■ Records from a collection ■
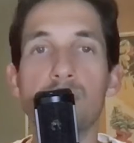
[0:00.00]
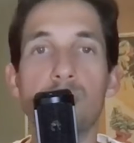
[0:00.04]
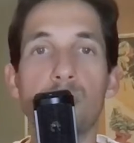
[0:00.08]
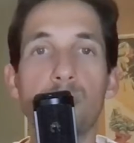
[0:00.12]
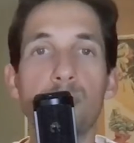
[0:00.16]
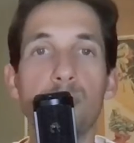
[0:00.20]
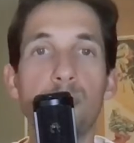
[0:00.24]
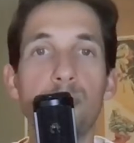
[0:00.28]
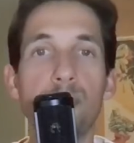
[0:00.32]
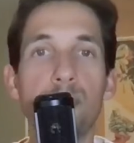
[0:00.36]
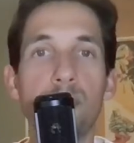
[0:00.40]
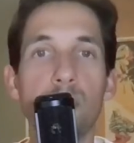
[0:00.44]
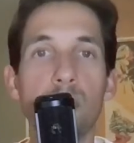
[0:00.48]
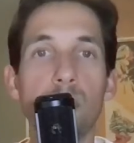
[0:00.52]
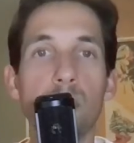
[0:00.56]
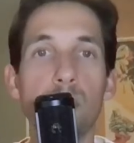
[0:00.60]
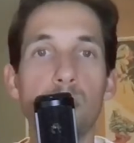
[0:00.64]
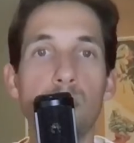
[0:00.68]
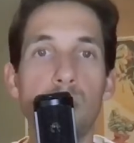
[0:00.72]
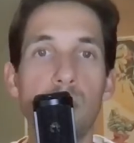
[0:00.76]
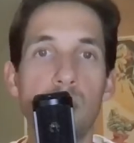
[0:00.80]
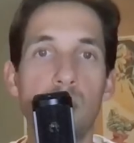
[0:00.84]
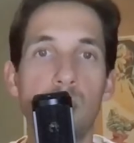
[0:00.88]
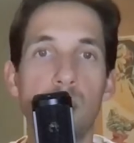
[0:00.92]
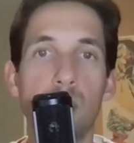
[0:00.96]
your
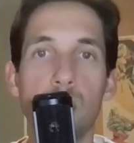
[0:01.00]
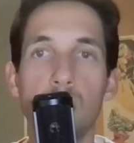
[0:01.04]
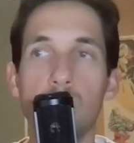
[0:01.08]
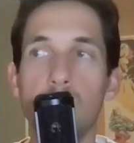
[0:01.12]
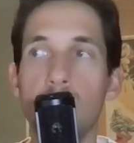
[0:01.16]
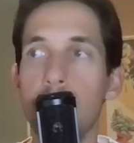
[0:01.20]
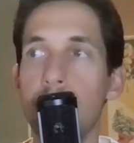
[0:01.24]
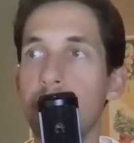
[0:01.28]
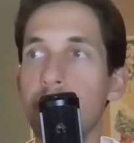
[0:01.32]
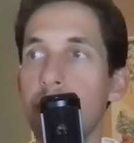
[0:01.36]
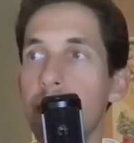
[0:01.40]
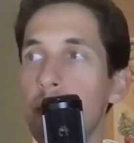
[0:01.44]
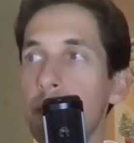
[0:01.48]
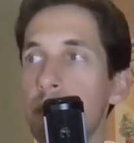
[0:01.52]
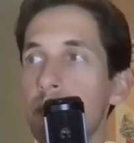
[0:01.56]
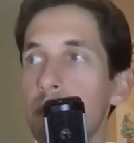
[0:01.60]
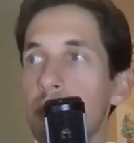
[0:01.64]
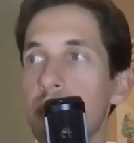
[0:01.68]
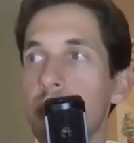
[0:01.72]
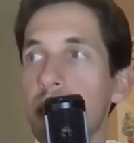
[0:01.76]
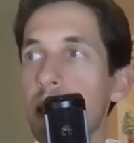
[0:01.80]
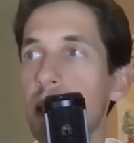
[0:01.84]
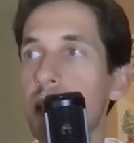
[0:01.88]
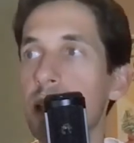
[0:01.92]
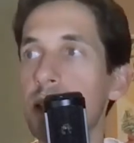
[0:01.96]
filmmaker
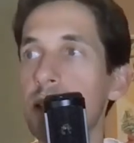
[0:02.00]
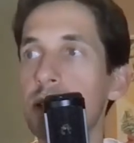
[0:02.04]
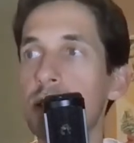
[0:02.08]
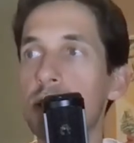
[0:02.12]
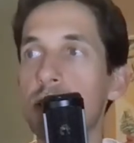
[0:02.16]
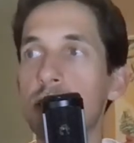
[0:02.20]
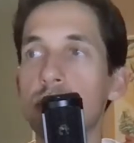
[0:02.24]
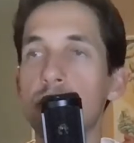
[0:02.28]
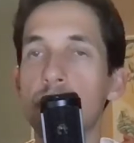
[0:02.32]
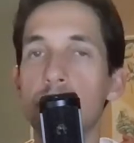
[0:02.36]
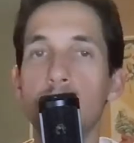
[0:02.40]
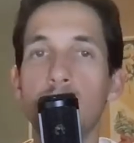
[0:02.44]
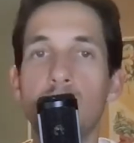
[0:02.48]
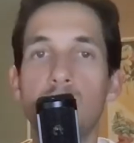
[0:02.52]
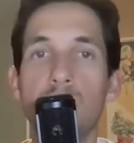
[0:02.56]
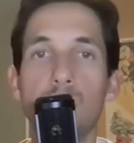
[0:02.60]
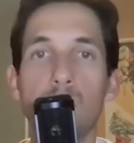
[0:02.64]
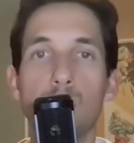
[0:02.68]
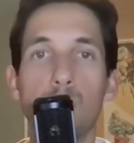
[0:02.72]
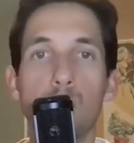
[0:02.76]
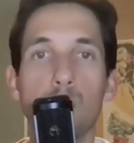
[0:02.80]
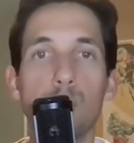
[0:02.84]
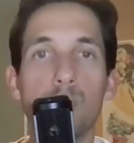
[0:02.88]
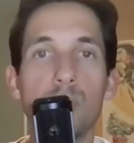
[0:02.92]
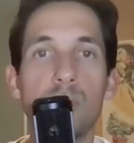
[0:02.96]
into an
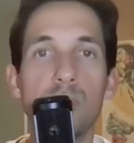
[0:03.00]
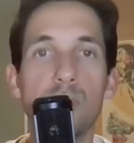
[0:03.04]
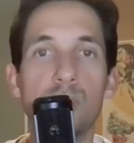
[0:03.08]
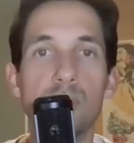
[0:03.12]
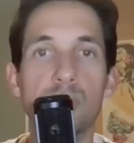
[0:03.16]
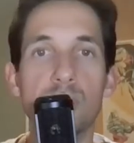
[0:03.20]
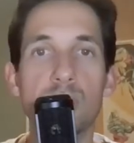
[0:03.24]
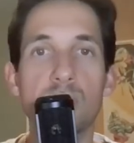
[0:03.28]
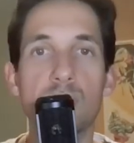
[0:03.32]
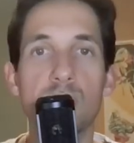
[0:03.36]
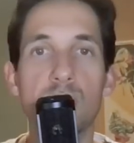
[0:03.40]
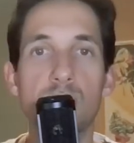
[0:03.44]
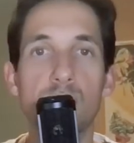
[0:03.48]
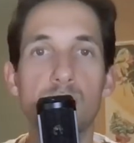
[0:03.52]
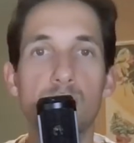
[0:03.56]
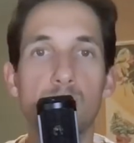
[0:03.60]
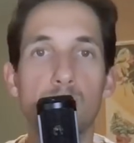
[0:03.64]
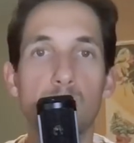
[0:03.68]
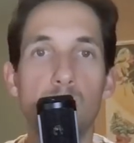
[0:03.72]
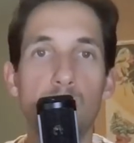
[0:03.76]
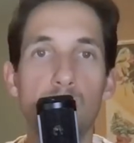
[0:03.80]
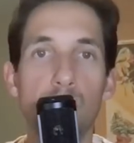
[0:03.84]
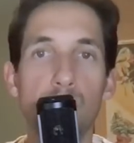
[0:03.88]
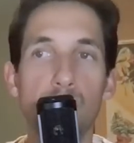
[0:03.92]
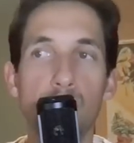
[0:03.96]
egregious
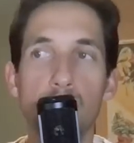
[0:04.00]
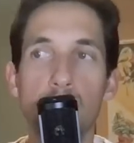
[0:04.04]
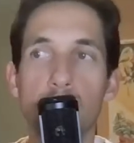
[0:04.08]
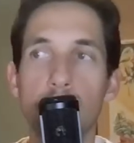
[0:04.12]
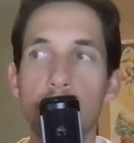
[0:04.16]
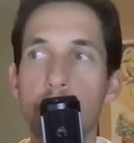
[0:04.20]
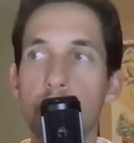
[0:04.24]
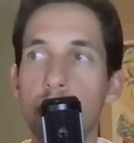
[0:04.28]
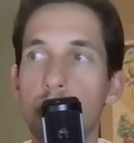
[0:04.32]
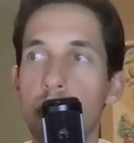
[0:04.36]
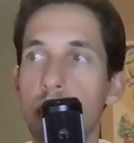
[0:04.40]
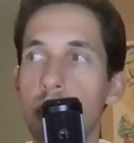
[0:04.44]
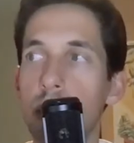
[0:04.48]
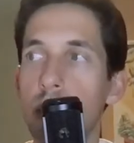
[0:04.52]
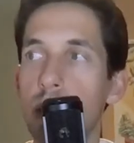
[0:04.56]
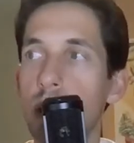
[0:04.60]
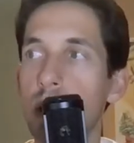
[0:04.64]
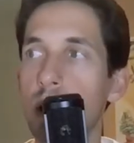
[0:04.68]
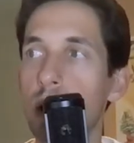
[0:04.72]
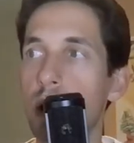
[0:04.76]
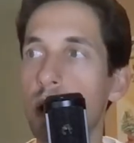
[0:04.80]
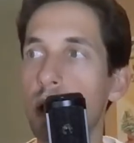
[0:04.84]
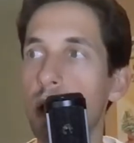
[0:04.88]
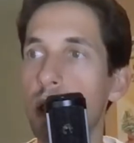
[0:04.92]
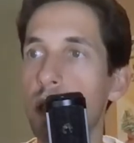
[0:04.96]
situation
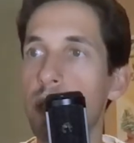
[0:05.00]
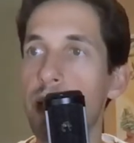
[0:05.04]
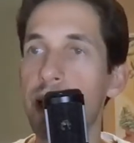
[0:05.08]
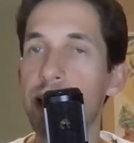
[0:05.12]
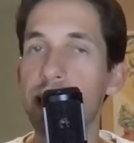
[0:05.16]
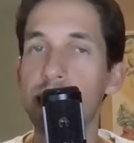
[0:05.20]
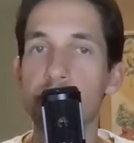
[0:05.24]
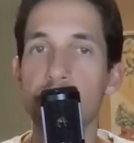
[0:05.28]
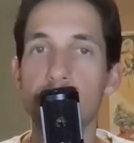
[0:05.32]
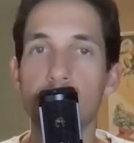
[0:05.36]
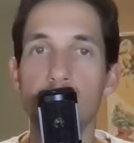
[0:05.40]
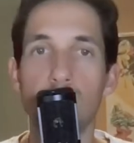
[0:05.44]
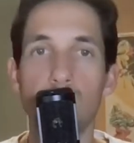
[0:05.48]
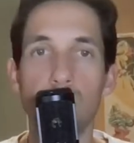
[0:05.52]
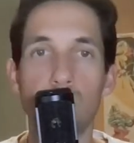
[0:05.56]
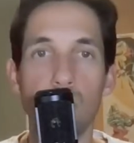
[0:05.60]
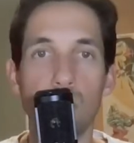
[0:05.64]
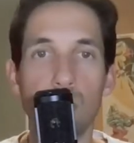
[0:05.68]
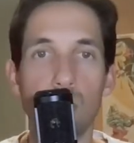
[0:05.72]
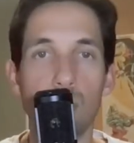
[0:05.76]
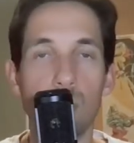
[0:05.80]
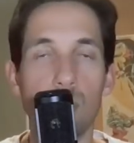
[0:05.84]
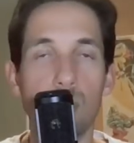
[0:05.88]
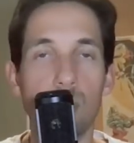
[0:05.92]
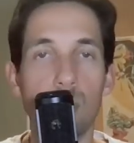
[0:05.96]
that is
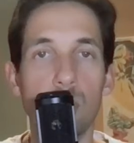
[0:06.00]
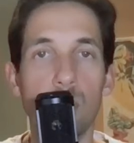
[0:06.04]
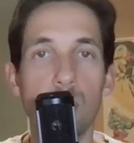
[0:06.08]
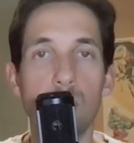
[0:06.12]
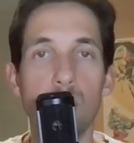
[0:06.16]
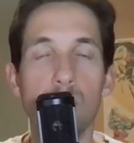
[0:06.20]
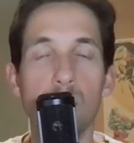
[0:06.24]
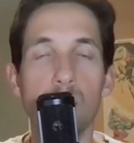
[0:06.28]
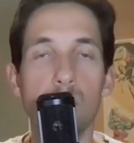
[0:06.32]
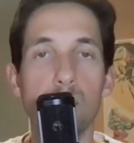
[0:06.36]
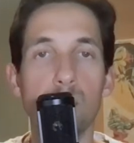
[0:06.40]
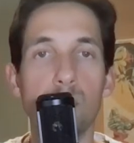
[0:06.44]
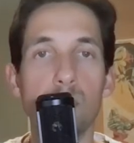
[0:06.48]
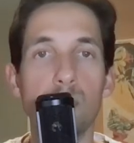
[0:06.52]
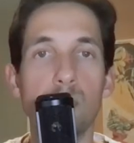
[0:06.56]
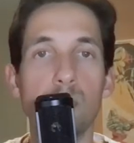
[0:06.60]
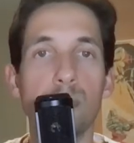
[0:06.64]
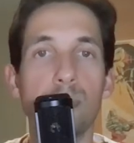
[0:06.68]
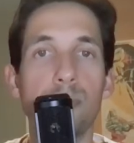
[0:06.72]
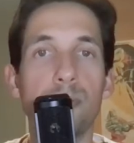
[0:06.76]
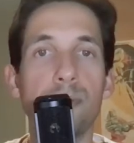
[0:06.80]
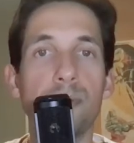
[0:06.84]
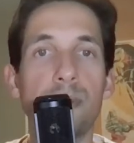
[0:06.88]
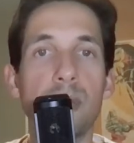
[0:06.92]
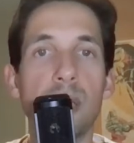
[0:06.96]
you're
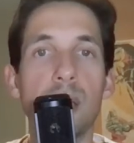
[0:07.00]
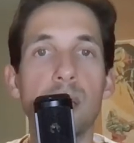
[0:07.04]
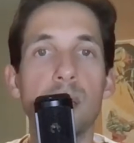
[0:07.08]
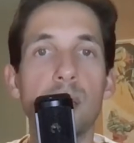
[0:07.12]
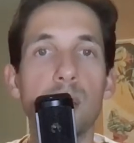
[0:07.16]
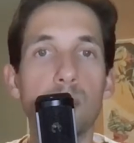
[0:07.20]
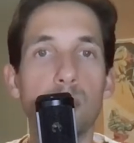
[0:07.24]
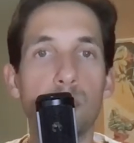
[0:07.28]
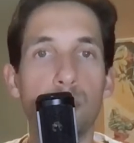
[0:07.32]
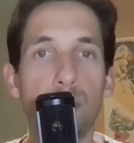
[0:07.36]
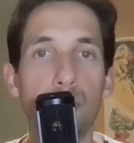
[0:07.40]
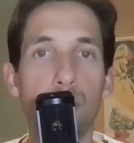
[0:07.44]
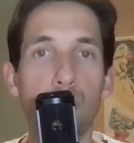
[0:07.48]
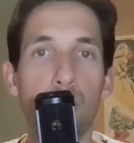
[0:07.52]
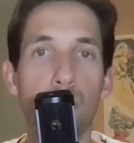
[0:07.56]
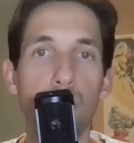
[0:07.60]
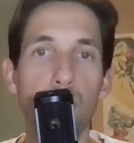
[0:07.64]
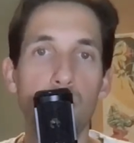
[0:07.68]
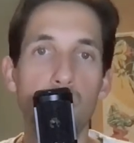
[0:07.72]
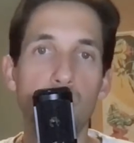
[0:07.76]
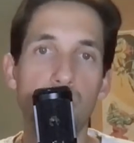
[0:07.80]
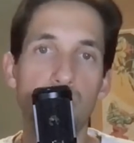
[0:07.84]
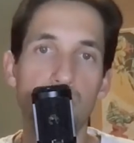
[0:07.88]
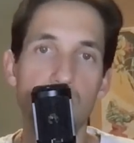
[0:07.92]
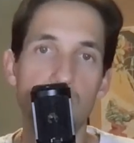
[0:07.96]
failing before
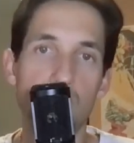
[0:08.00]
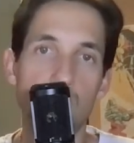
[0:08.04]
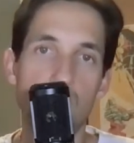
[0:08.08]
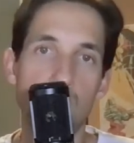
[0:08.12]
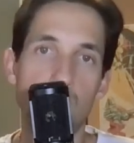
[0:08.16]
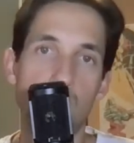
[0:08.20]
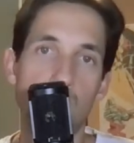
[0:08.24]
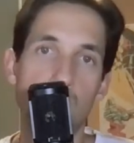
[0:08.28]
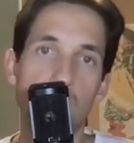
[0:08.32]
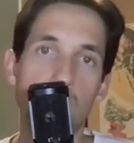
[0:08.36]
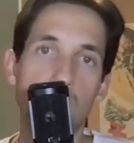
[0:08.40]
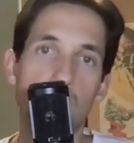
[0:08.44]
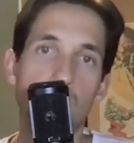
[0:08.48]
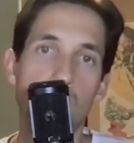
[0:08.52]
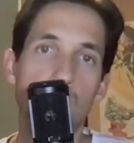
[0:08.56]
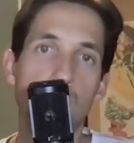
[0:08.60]
you even start.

■ WHAT YOU WILL DO ■
Skipping every picture, reproduce the records word for word.

■ EXPECTED ANSWER ■
[0:00.00]
[0:00.04]
[0:00.08]
[0:00.12]
[0:00.16]
[0:00.20]
[0:00.24]
[0:00.28]
[0:00.32]
[0:00.36]
[0:00.40]
[0:00.44]
[0:00.48]
[0:00.52]
[0:00.56]
[0:00.60]
[0:00.64]
[0:00.68]
[0:00.72]
[0:00.76]
[0:00.80]
[0:00.84]
[0:00.88]
[0:00.92]
[0:00.96]
your
[0:01.00]
[0:01.04]
[0:01.08]
[0:01.12]
[0:01.16]
[0:01.20]
[0:01.24]
[0:01.28]
[0:01.32]
[0:01.36]
[0:01.40]
[0:01.44]
[0:01.48]
[0:01.52]
[0:01.56]
[0:01.60]
[0:01.64]
[0:01.68]
[0:01.72]
[0:01.76]
[0:01.80]
[0:01.84]
[0:01.88]
[0:01.92]
[0:01.96]
filmmaker
[0:02.00]
[0:02.04]
[0:02.08]
[0:02.12]
[0:02.16]
[0:02.20]
[0:02.24]
[0:02.28]
[0:02.32]
[0:02.36]
[0:02.40]
[0:02.44]
[0:02.48]
[0:02.52]
[0:02.56]
[0:02.60]
[0:02.64]
[0:02.68]
[0:02.72]
[0:02.76]
[0:02.80]
[0:02.84]
[0:02.88]
[0:02.92]
[0:02.96]
into an
[0:03.00]
[0:03.04]
[0:03.08]
[0:03.12]
[0:03.16]
[0:03.20]
[0:03.24]
[0:03.28]
[0:03.32]
[0:03.36]
[0:03.40]
[0:03.44]
[0:03.48]
[0:03.52]
[0:03.56]
[0:03.60]
[0:03.64]
[0:03.68]
[0:03.72]
[0:03.76]
[0:03.80]
[0:03.84]
[0:03.88]
[0:03.92]
[0:03.96]
egregious
[0:04.00]
[0:04.04]
[0:04.08]
[0:04.12]
[0:04.16]
[0:04.20]
[0:04.24]
[0:04.28]
[0:04.32]
[0:04.36]
[0:04.40]
[0:04.44]
[0:04.48]
[0:04.52]
[0:04.56]
[0:04.60]
[0:04.64]
[0:04.68]
[0:04.72]
[0:04.76]
[0:04.80]
[0:04.84]
[0:04.88]
[0:04.92]
[0:04.96]
situation
[0:05.00]
[0:05.04]
[0:05.08]
[0:05.12]
[0:05.16]
[0:05.20]
[0:05.24]
[0:05.28]
[0:05.32]
[0:05.36]
[0:05.40]
[0:05.44]
[0:05.48]
[0:05.52]
[0:05.56]
[0:05.60]
[0:05.64]
[0:05.68]
[0:05.72]
[0:05.76]
[0:05.80]
[0:05.84]
[0:05.88]
[0:05.92]
[0:05.96]
that is
[0:06.00]
[0:06.04]
[0:06.08]
[0:06.12]
[0:06.16]
[0:06.20]
[0:06.24]
[0:06.28]
[0:06.32]
[0:06.36]
[0:06.40]
[0:06.44]
[0:06.48]
[0:06.52]
[0:06.56]
[0:06.60]
[0:06.64]
[0:06.68]
[0:06.72]
[0:06.76]
[0:06.80]
[0:06.84]
[0:06.88]
[0:06.92]
[0:06.96]
you're
[0:07.00]
[0:07.04]
[0:07.08]
[0:07.12]
[0:07.16]
[0:07.20]
[0:07.24]
[0:07.28]
[0:07.32]
[0:07.36]
[0:07.40]
[0:07.44]
[0:07.48]
[0:07.52]
[0:07.56]
[0:07.60]
[0:07.64]
[0:07.68]
[0:07.72]
[0:07.76]
[0:07.80]
[0:07.84]
[0:07.88]
[0:07.92]
[0:07.96]
failing before
[0:08.00]
[0:08.04]
[0:08.08]
[0:08.12]
[0:08.16]
[0:08.20]
[0:08.24]
[0:08.28]
[0:08.32]
[0:08.36]
[0:08.40]
[0:08.44]
[0:08.48]
[0:08.52]
[0:08.56]
[0:08.60]
you even start.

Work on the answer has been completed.